[REQUIREMENT] Every picture should be left out, but the lines below must be repeated exactly.

[WORKING DATA]
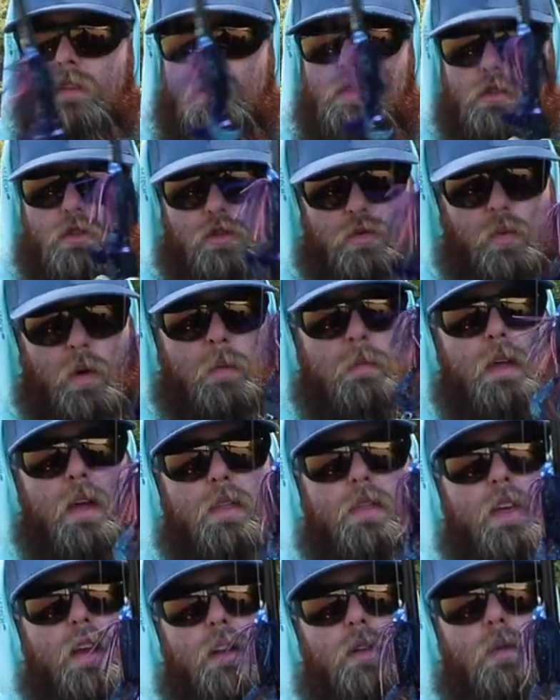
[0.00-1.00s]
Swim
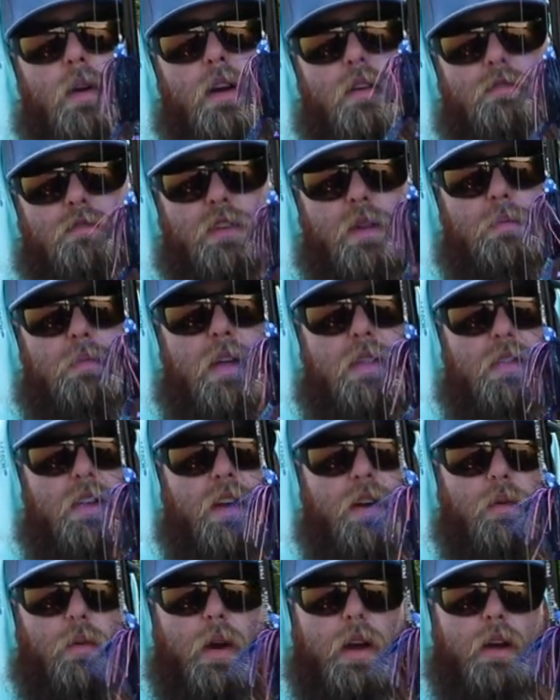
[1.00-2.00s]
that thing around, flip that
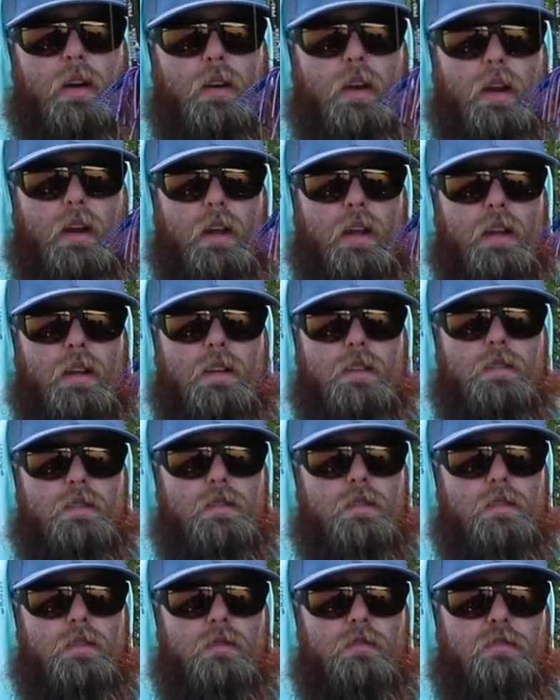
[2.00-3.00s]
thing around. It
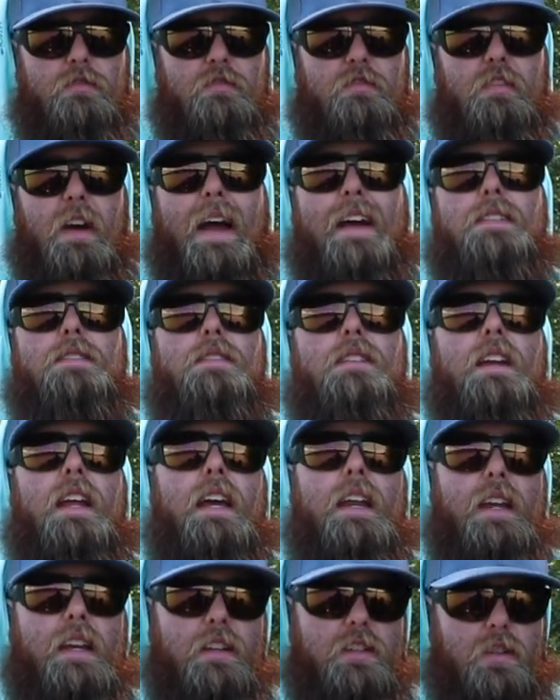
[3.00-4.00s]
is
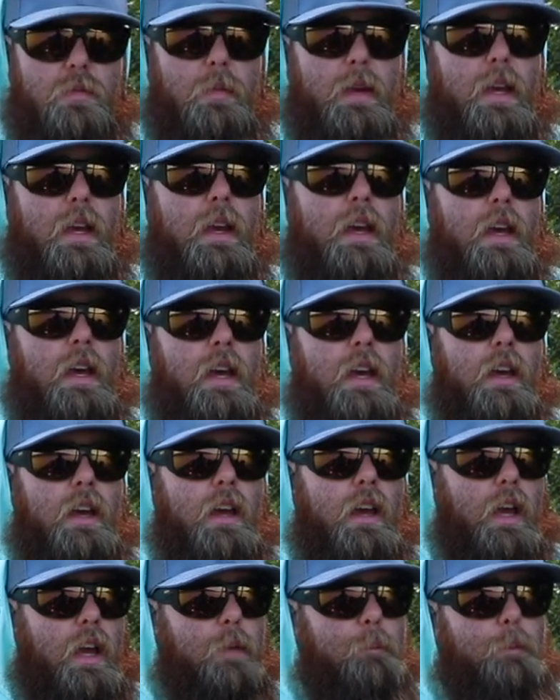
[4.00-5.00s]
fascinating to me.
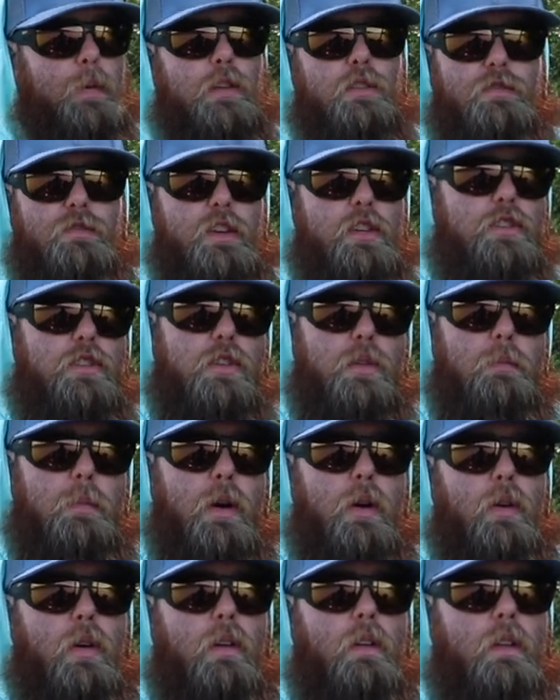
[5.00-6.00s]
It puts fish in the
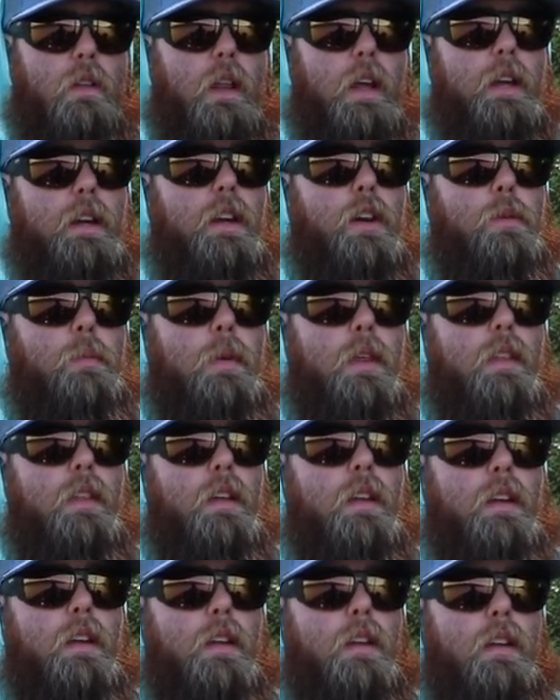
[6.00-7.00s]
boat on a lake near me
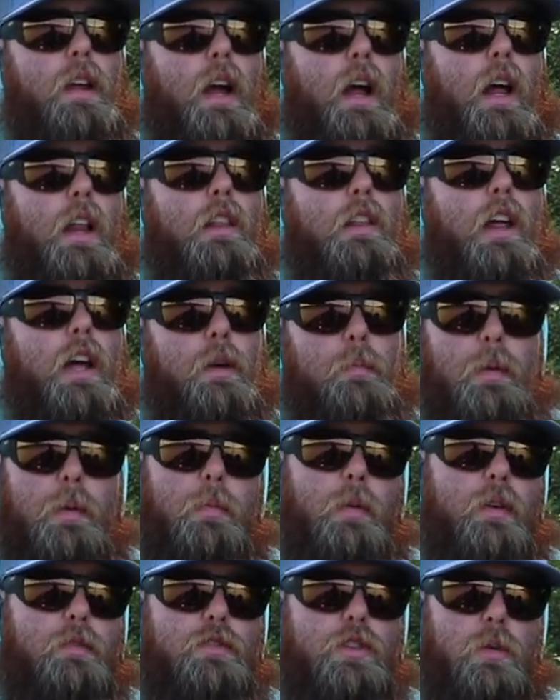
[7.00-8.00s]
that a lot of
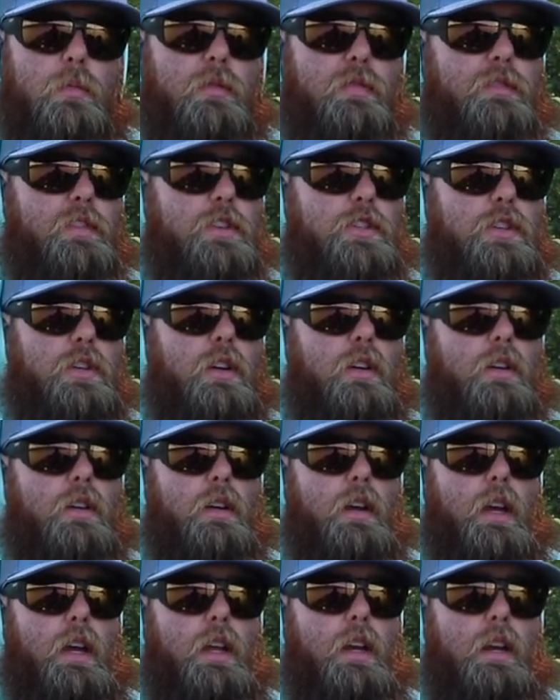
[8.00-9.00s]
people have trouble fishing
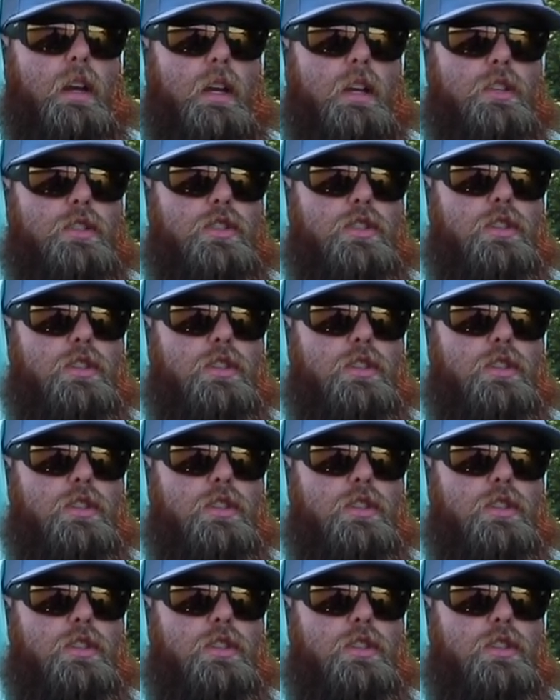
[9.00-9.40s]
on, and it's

[RESULT OF THIS TASK]
[0.00-1.00s]
Swim
[1.00-2.00s]
that thing around, flip that
[2.00-3.00s]
thing around. It
[3.00-4.00s]
is
[4.00-5.00s]
fascinating to me.
[5.00-6.00s]
It puts fish in the
[6.00-7.00s]
boat on a lake near me
[7.00-8.00s]
that a lot of
[8.00-9.00s]
people have trouble fishing
[9.00-9.40s]
on, and it's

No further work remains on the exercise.